* [EXERCISE DETAILS] Every record below should be repeated word for word, with the pictures left out.

[SUPPLIED INFORMATION Boundary: Start]

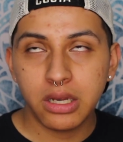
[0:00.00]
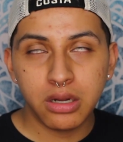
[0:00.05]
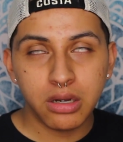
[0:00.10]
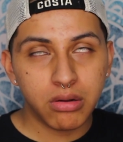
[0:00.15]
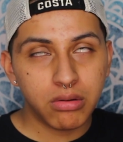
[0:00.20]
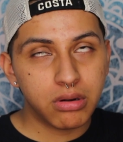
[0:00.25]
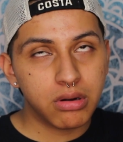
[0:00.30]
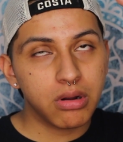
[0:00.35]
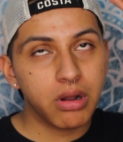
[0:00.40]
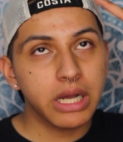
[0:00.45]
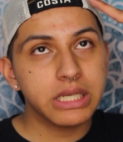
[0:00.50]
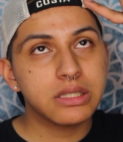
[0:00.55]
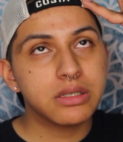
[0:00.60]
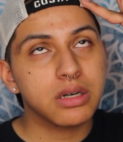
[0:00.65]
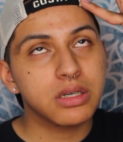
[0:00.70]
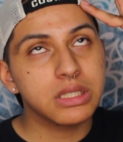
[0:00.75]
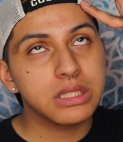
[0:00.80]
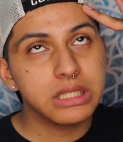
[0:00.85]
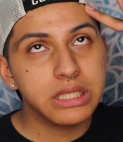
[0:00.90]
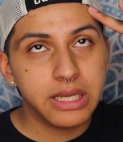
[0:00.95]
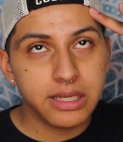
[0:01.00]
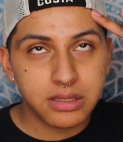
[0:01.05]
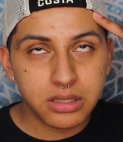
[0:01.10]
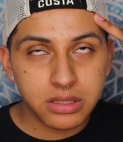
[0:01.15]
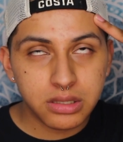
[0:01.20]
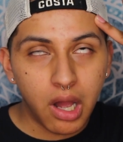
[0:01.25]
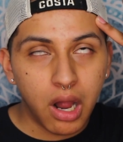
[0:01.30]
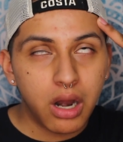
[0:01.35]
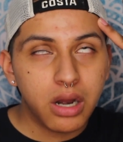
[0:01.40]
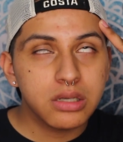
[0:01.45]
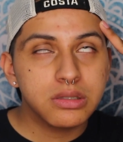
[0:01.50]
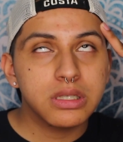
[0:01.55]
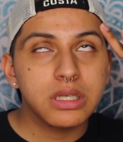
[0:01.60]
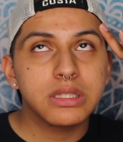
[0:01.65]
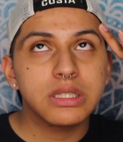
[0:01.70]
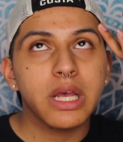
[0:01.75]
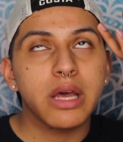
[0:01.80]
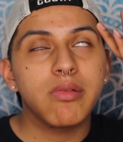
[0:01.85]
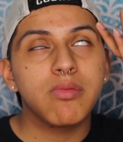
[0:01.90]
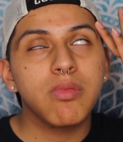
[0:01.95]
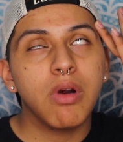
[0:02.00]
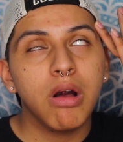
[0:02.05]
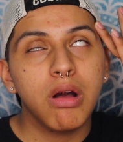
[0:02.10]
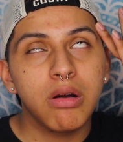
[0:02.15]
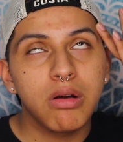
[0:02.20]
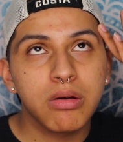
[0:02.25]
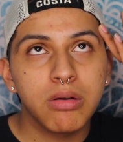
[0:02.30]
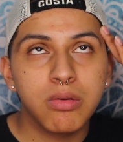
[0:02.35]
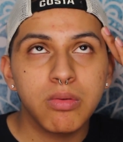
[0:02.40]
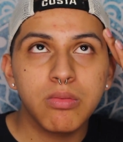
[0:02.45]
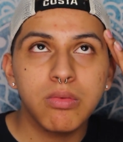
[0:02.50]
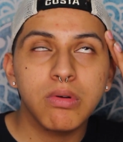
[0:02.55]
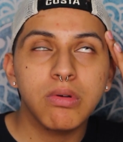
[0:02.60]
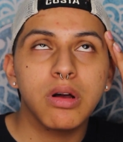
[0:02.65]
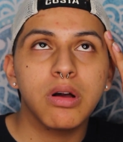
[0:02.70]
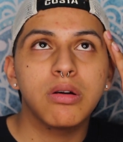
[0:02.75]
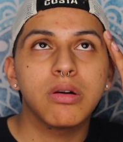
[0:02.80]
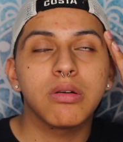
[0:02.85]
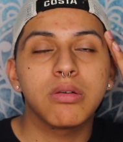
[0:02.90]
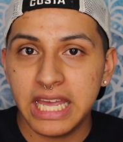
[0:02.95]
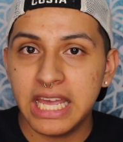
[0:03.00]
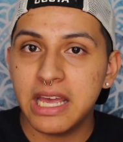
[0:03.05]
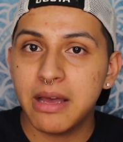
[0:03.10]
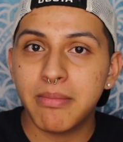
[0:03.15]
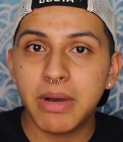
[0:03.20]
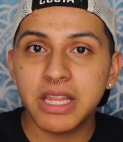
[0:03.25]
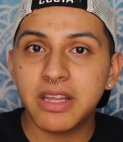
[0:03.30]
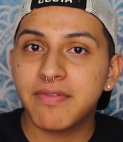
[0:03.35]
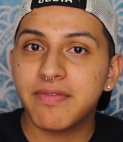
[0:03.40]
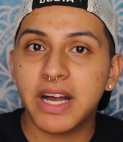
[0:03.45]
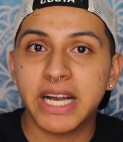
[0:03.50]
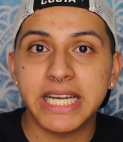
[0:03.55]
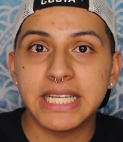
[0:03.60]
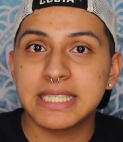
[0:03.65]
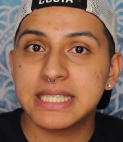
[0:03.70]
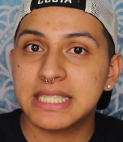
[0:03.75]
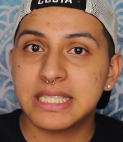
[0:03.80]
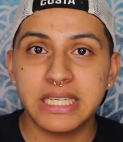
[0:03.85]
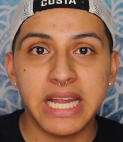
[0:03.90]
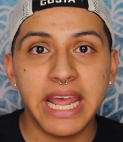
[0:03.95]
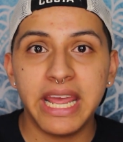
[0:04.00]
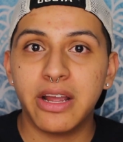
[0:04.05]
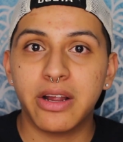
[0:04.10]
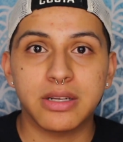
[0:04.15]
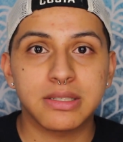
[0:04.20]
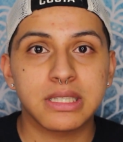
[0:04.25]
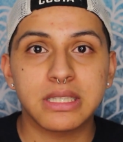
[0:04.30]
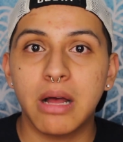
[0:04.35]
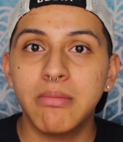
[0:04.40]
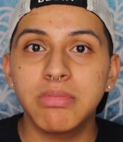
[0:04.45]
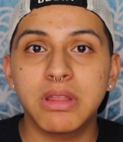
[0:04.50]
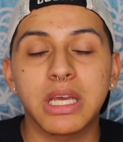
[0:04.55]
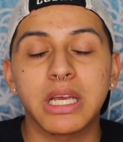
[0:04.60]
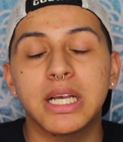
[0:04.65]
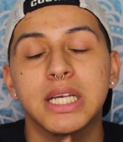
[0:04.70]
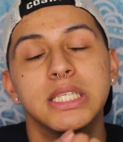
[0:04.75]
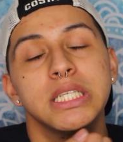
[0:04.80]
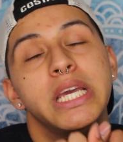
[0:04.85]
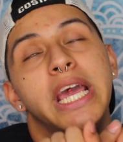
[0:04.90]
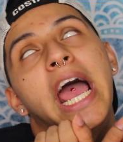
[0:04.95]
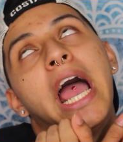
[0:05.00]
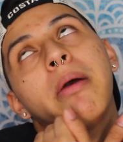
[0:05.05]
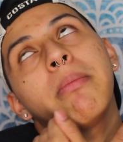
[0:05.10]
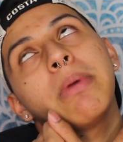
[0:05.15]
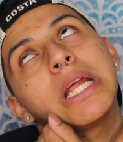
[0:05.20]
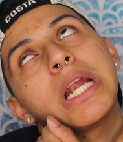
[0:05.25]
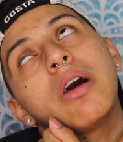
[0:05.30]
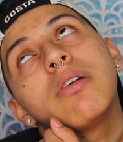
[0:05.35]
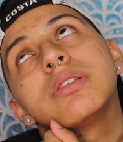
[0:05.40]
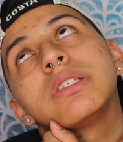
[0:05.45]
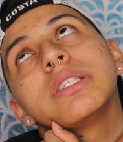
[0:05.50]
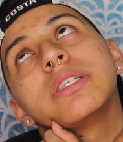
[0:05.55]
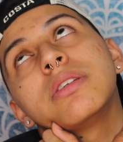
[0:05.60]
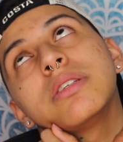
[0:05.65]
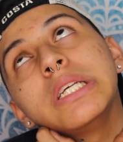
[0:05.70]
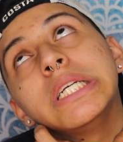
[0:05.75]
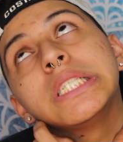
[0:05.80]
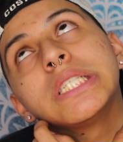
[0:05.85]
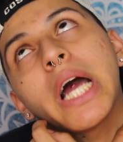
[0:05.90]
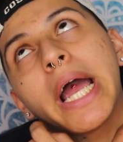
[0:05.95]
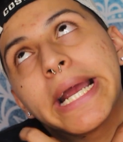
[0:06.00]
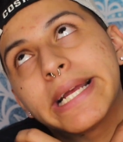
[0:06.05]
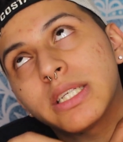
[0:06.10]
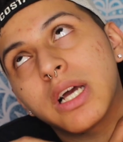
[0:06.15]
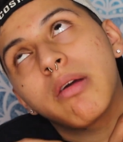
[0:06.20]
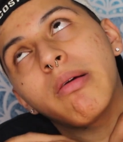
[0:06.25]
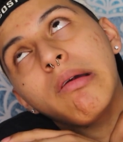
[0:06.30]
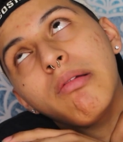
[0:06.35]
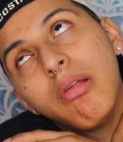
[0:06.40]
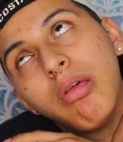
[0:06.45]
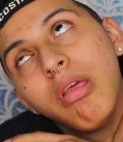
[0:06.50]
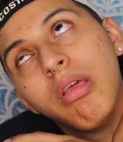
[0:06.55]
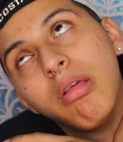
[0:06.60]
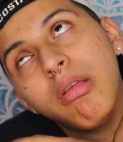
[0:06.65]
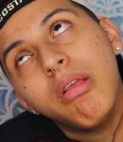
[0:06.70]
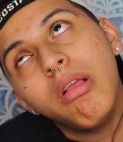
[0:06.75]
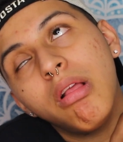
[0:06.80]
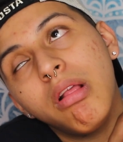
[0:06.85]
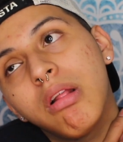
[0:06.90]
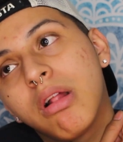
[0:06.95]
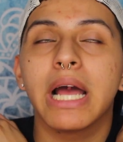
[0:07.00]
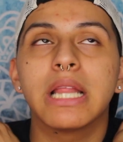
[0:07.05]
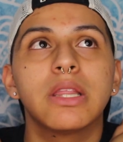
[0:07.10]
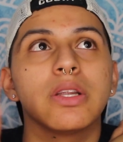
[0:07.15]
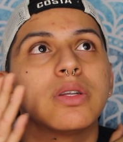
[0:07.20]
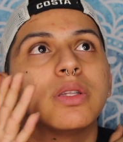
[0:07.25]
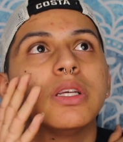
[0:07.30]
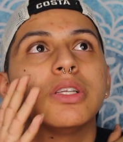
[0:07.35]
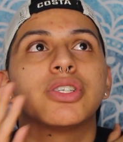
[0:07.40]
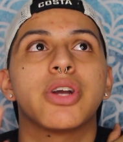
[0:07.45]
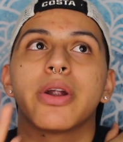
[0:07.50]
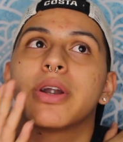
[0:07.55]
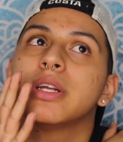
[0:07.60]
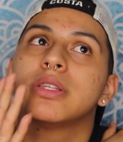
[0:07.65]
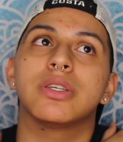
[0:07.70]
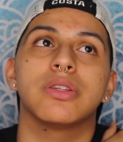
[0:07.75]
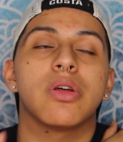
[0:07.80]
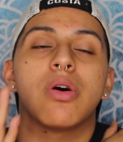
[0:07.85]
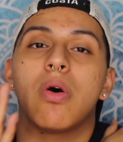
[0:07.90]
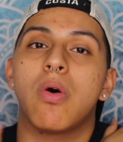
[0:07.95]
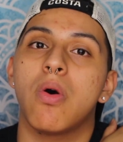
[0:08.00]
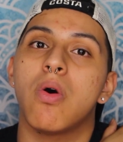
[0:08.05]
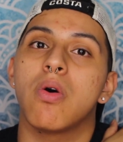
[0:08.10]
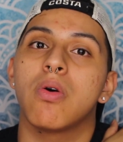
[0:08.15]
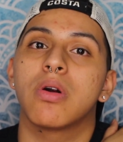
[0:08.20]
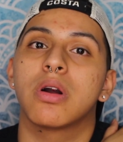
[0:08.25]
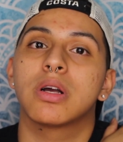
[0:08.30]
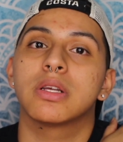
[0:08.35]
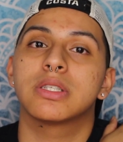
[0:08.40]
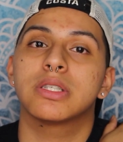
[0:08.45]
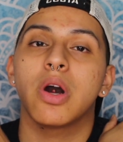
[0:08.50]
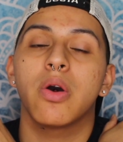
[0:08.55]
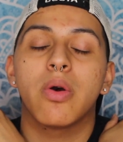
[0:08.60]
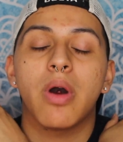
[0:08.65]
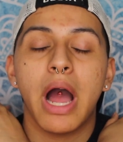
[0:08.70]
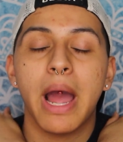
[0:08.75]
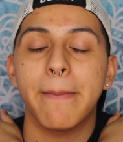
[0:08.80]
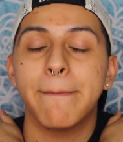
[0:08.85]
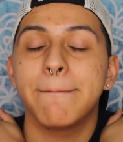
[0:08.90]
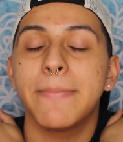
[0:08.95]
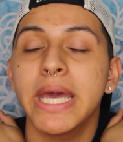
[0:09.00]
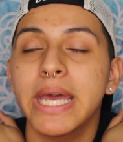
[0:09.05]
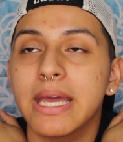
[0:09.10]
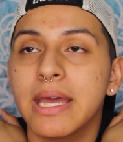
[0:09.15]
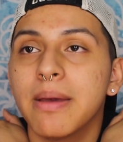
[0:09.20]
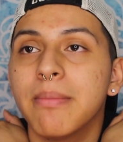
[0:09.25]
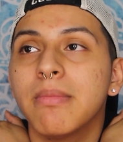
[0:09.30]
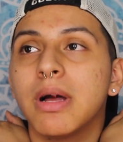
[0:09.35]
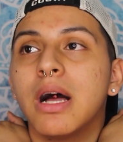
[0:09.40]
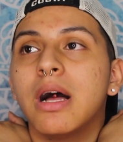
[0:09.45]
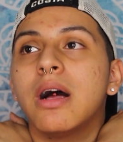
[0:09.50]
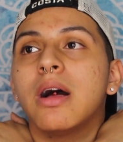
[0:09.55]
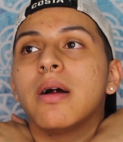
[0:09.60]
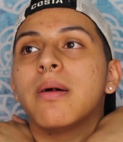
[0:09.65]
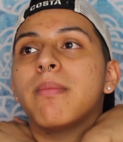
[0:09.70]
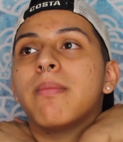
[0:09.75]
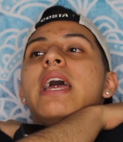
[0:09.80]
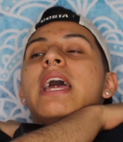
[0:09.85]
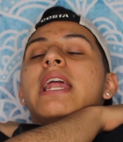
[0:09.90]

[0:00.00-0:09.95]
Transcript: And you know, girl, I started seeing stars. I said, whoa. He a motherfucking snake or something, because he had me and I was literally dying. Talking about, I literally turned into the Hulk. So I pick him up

[SUPPLIED INFORMATION Boundary: End]

* [EXERCISE RESULT]
[0:00.00]
[0:00.05]
[0:00.10]
[0:00.15]
[0:00.20]
[0:00.25]
[0:00.30]
[0:00.35]
[0:00.40]
[0:00.45]
[0:00.50]
[0:00.55]
[0:00.60]
[0:00.65]
[0:00.70]
[0:00.75]
[0:00.80]
[0:00.85]
[0:00.90]
[0:00.95]
[0:01.00]
[0:01.05]
[0:01.10]
[0:01.15]
[0:01.20]
[0:01.25]
[0:01.30]
[0:01.35]
[0:01.40]
[0:01.45]
[0:01.50]
[0:01.55]
[0:01.60]
[0:01.65]
[0:01.70]
[0:01.75]
[0:01.80]
[0:01.85]
[0:01.90]
[0:01.95]
[0:02.00]
[0:02.05]
[0:02.10]
[0:02.15]
[0:02.20]
[0:02.25]
[0:02.30]
[0:02.35]
[0:02.40]
[0:02.45]
[0:02.50]
[0:02.55]
[0:02.60]
[0:02.65]
[0:02.70]
[0:02.75]
[0:02.80]
[0:02.85]
[0:02.90]
[0:02.95]
[0:03.00]
[0:03.05]
[0:03.10]
[0:03.15]
[0:03.20]
[0:03.25]
[0:03.30]
[0:03.35]
[0:03.40]
[0:03.45]
[0:03.50]
[0:03.55]
[0:03.60]
[0:03.65]
[0:03.70]
[0:03.75]
[0:03.80]
[0:03.85]
[0:03.90]
[0:03.95]
[0:04.00]
[0:04.05]
[0:04.10]
[0:04.15]
[0:04.20]
[0:04.25]
[0:04.30]
[0:04.35]
[0:04.40]
[0:04.45]
[0:04.50]
[0:04.55]
[0:04.60]
[0:04.65]
[0:04.70]
[0:04.75]
[0:04.80]
[0:04.85]
[0:04.90]
[0:04.95]
[0:05.00]
[0:05.05]
[0:05.10]
[0:05.15]
[0:05.20]
[0:05.25]
[0:05.30]
[0:05.35]
[0:05.40]
[0:05.45]
[0:05.50]
[0:05.55]
[0:05.60]
[0:05.65]
[0:05.70]
[0:05.75]
[0:05.80]
[0:05.85]
[0:05.90]
[0:05.95]
[0:06.00]
[0:06.05]
[0:06.10]
[0:06.15]
[0:06.20]
[0:06.25]
[0:06.30]
[0:06.35]
[0:06.40]
[0:06.45]
[0:06.50]
[0:06.55]
[0:06.60]
[0:06.65]
[0:06.70]
[0:06.75]
[0:06.80]
[0:06.85]
[0:06.90]
[0:06.95]
[0:07.00]
[0:07.05]
[0:07.10]
[0:07.15]
[0:07.20]
[0:07.25]
[0:07.30]
[0:07.35]
[0:07.40]
[0:07.45]
[0:07.50]
[0:07.55]
[0:07.60]
[0:07.65]
[0:07.70]
[0:07.75]
[0:07.80]
[0:07.85]
[0:07.90]
[0:07.95]
[0:08.00]
[0:08.05]
[0:08.10]
[0:08.15]
[0:08.20]
[0:08.25]
[0:08.30]
[0:08.35]
[0:08.40]
[0:08.45]
[0:08.50]
[0:08.55]
[0:08.60]
[0:08.65]
[0:08.70]
[0:08.75]
[0:08.80]
[0:08.85]
[0:08.90]
[0:08.95]
[0:09.00]
[0:09.05]
[0:09.10]
[0:09.15]
[0:09.20]
[0:09.25]
[0:09.30]
[0:09.35]
[0:09.40]
[0:09.45]
[0:09.50]
[0:09.55]
[0:09.60]
[0:09.65]
[0:09.70]
[0:09.75]
[0:09.80]
[0:09.85]
[0:09.90]

[0:00.00-0:09.95]
Transcript: And you know, girl, I started seeing stars. I said, whoa. He a motherfucking snake or something, because he had me and I was literally dying. Talking about, I literally turned into the Hulk. So I pick him up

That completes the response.